Step 5: Build the deep learning architecture for the CBOW model. This involves the following sequence:
- Input as context words
- Initialised with random weights
- Arrange the word embeddings
- Create a dense softmax layer
- Predict target word
- Match with actual target word
- Compute the loss
- Perform back propagation to update embedding layer
Step 6: Train the model.
Step 7: Test the model.
Deep learning tools for chatbots
TensorFlow is a great tool that uses deep learning. It uses linear regression to achieve effective conversation. We first need to develop a TensorFlow model by using JSON to recognise patterns. The next step is loading this framework and contextualising the data. TensorFlow makes chatbots realistic and very effective.

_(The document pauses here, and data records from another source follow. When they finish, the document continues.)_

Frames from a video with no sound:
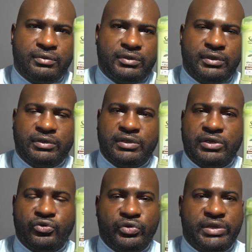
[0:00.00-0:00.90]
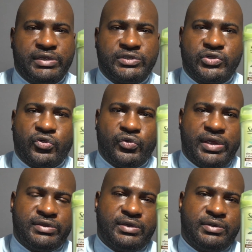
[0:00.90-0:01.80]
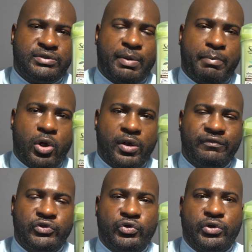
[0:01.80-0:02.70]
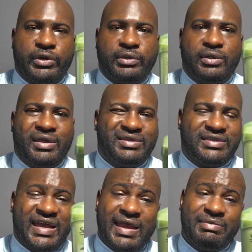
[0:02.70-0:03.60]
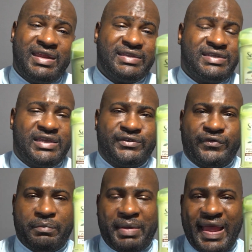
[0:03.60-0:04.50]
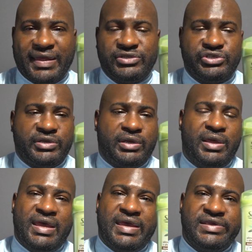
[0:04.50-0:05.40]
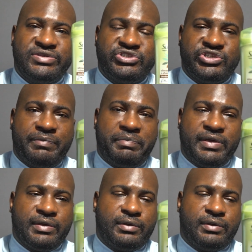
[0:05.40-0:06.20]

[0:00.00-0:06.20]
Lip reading: the ingredients to create the bar of deodorant, the time that it takes for packaging and shipping.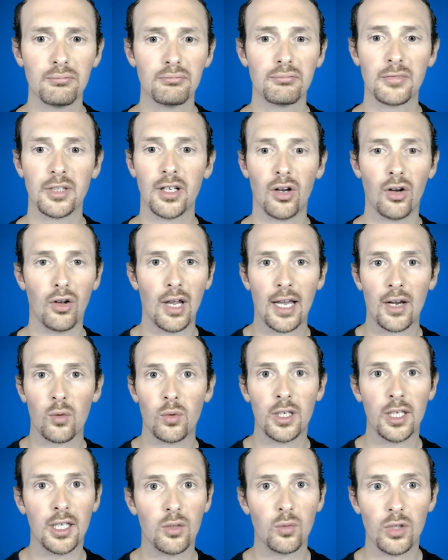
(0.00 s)
you know, like we
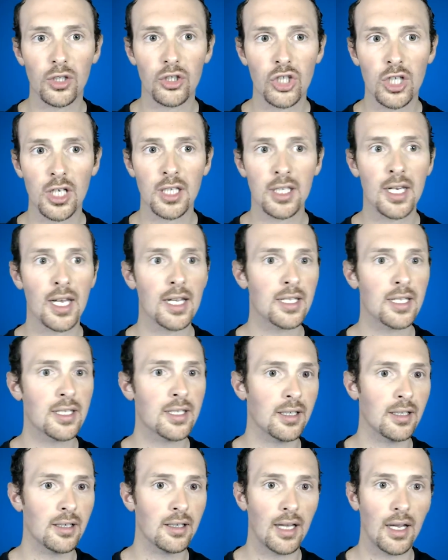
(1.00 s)
did with
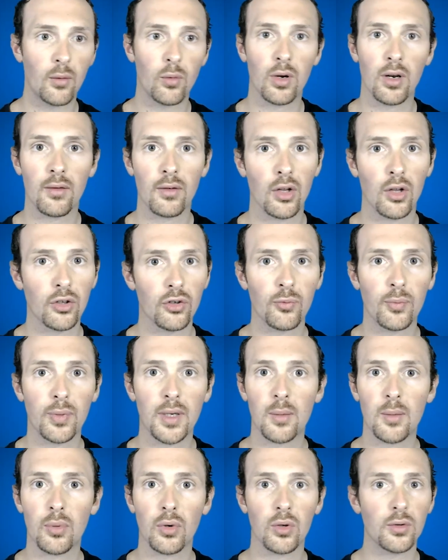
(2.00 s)
GTeX, like we have a lot of
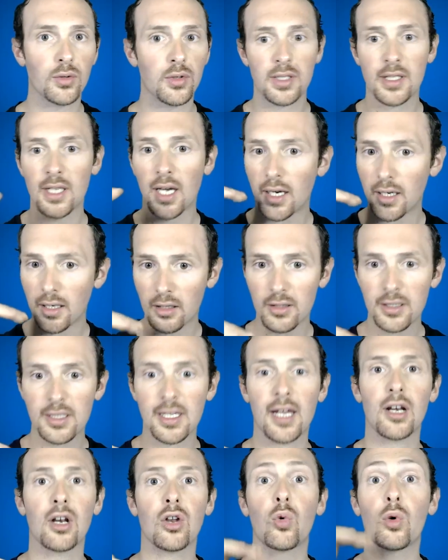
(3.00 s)
people, you start
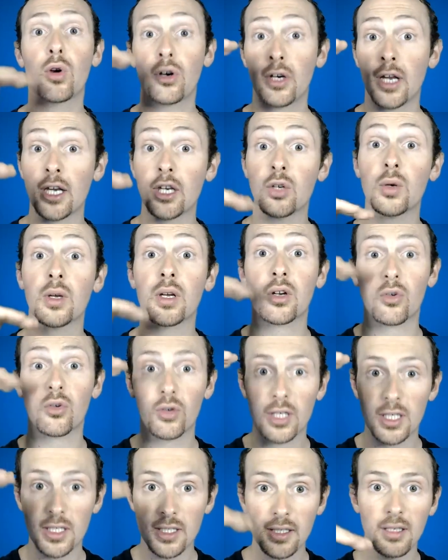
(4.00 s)
lower and then you
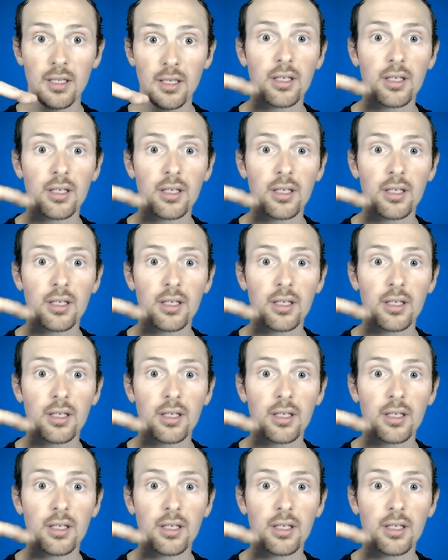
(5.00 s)
increase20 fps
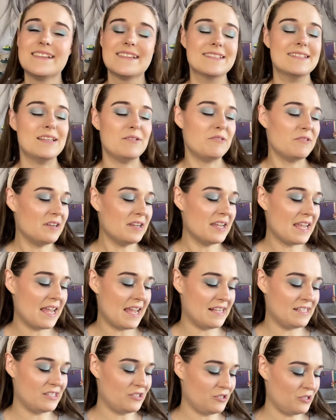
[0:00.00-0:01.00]
I want to get
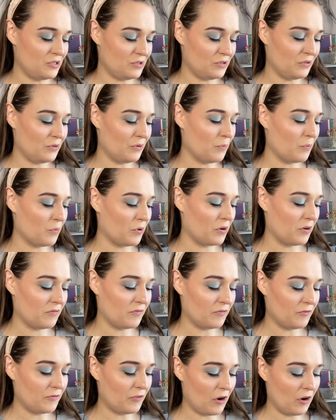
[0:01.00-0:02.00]
into more
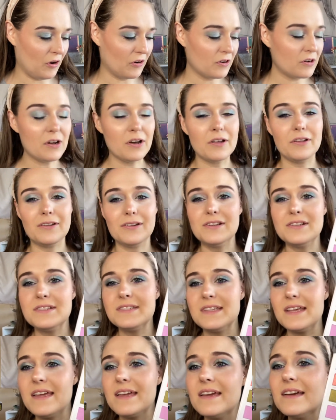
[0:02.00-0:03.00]
fall colors,
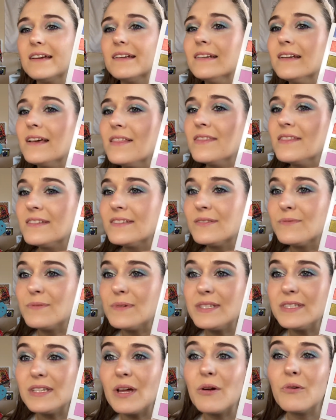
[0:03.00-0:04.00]
and this
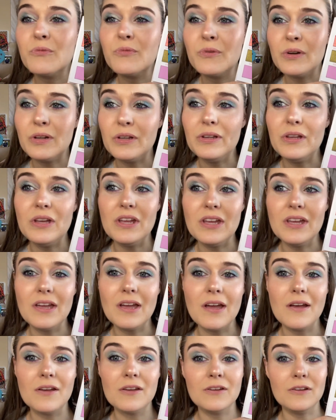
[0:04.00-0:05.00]
was a
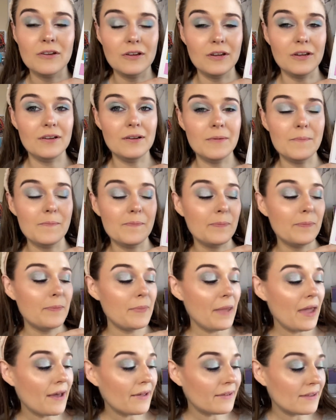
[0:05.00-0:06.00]
really good
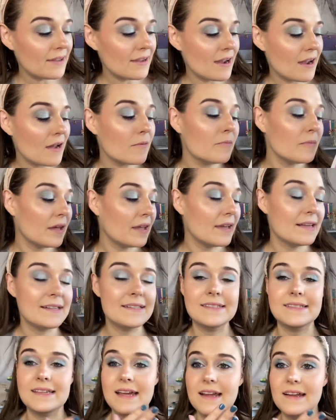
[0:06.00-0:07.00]
palette. I'm
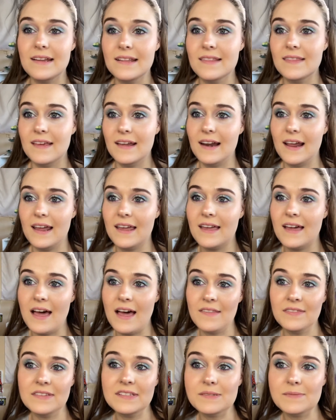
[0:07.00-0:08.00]
excited that I
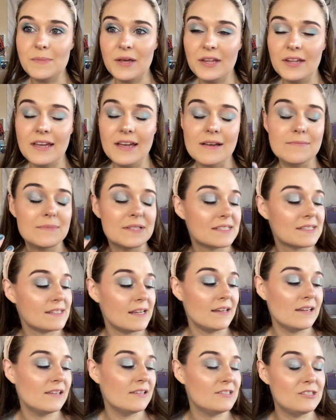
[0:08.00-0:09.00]
got this palette. I'm
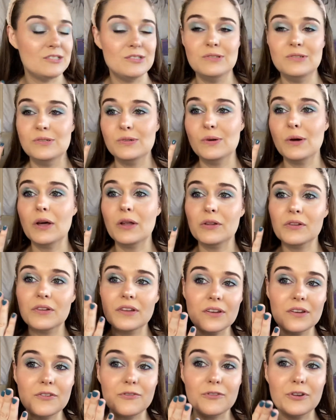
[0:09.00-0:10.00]
excited to do a
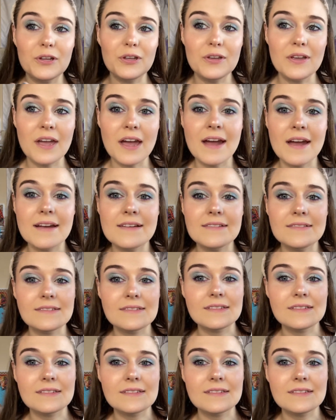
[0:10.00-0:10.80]
look for you guys,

Microsoft conversational AI tools are another important resource to design effective chatbots. These tools can be used to design, link, install and accomplish intelligent bots. The Microsoft Bot Builder software development kit (SDK) is ideal for the quick, free and easy development of chatbots with intelligence.
Pytorch is an excellent open source library based on Python for applications like chatbots. The Optim module implements various algorithms based on neural networks, which are essential for the designing of efficient chatbots. It also provides the power of Tensors and so has the same functionalities as TensorFlow.
Chatbots are essential if organisations aim to deal with customers without any human intervention. As discussed, deep learning based chatbots are the better option compared to the traditional variants, as the former handle abundant data efficiently. And generative models for building chatbots are more appropriate in the modern context.